鹿児島は筑紫・出雲にとって先進の大恩人であった。ところが記紀では「クマソ」「ハヤト」などといやしめられている。“大恩人をいやしめる現象”は、中国に東夷¥西戎¥南蛮北狄という用語があるように人類に普遍的にみられるのではないか。「部落」をさげすむというのも同じ。これはまったく思想史的理解にとってだけの一問題ではなく、全人類の全歴史に見られる本質的な現象であろう。

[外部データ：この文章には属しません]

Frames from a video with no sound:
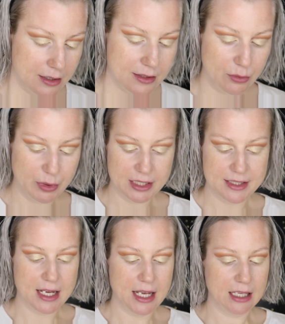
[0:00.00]
So I'm gonna
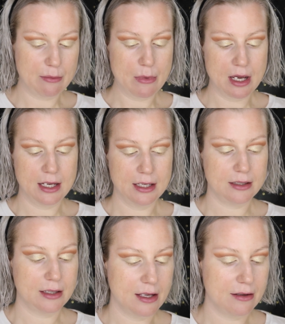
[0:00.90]
take
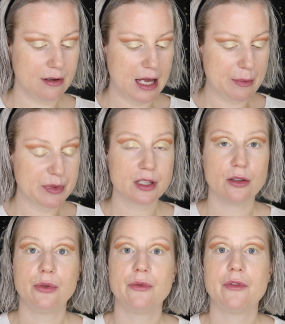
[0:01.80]
my
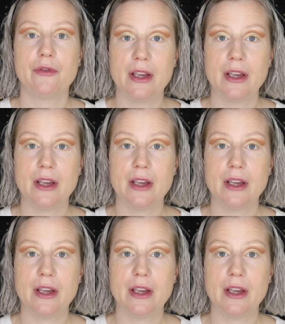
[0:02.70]
absolute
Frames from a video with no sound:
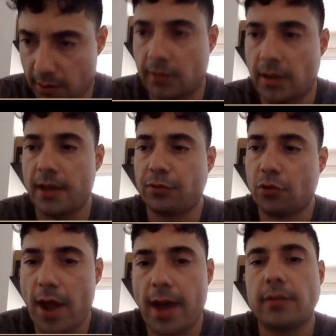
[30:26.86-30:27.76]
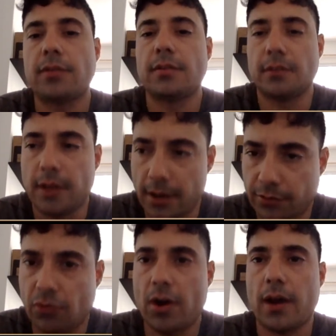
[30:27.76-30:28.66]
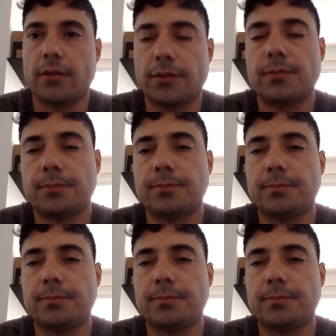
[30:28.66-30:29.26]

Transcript: That's correct. That's correct.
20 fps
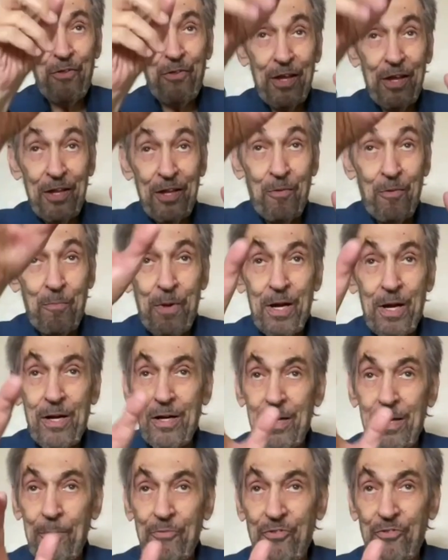in the mirror,
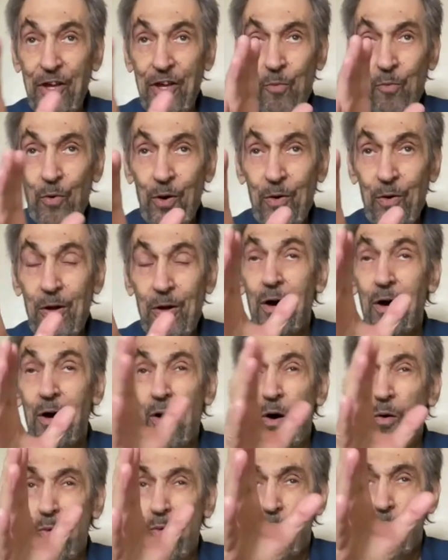and I'm saying,
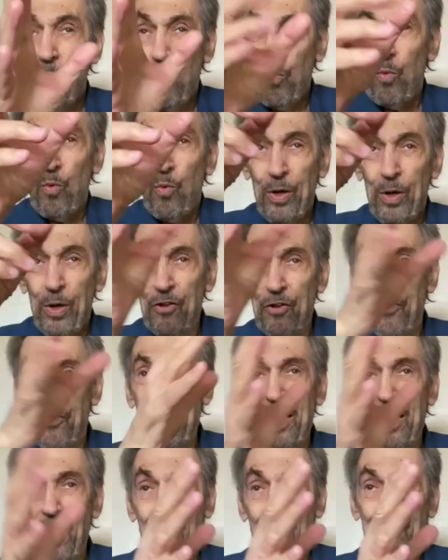what do you think,
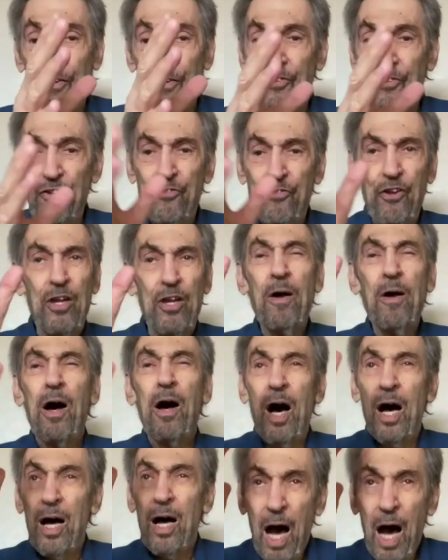Elvis? He said,
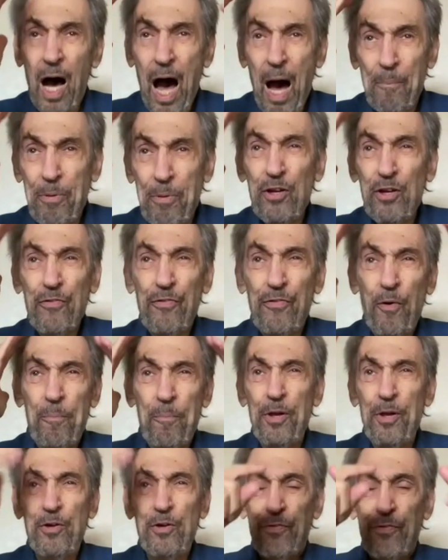"Ah, beautiful,
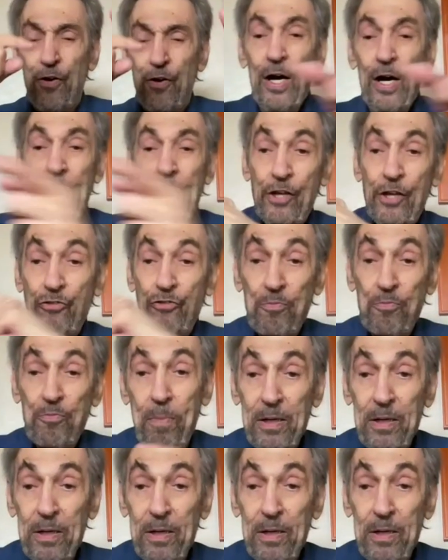beautiful." He spun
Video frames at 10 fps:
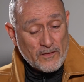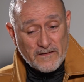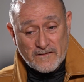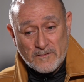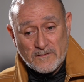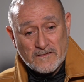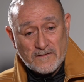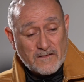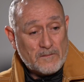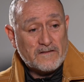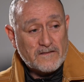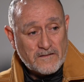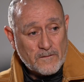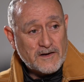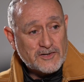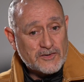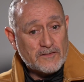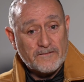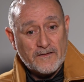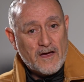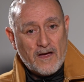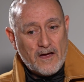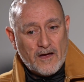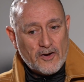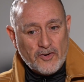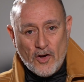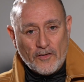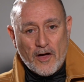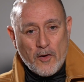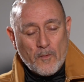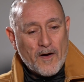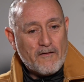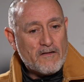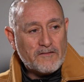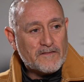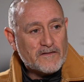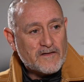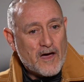in the similar situation of not knowing where anything's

 またエバンズ−メガーズ氏による「バルディビア土器は縄文の渡来である」との説は日本考古学界には受入れられていない。なかで江坂輝彌氏の反論に「渡来なら、なぜ九州南端から来ないか」があった。一理ある。しかしこの火山爆発を考慮すると解ける。南端は即時壊滅し、即壊をまぬ がれた有明湾岸などの人々は逃げ出し、その一部がバルディビアへ到達したのだ。

 「東日流外三郡誌」
 秋田孝季の記した名言を紹介する。
「史実は強し」「信仰に上下なし」「人命を軽んずる宗教は邪道なり」「みずからを神と称する者は神の怒りにより て亡ぶなり」。 いずれも素晴らしい内容をズバリと云いきっている。偽書派が起こしている裁判は、最高裁へ上告されているが、違憲判断にはなじまないだろう。裁判が終結すれば、寛政原本の公開を期待している。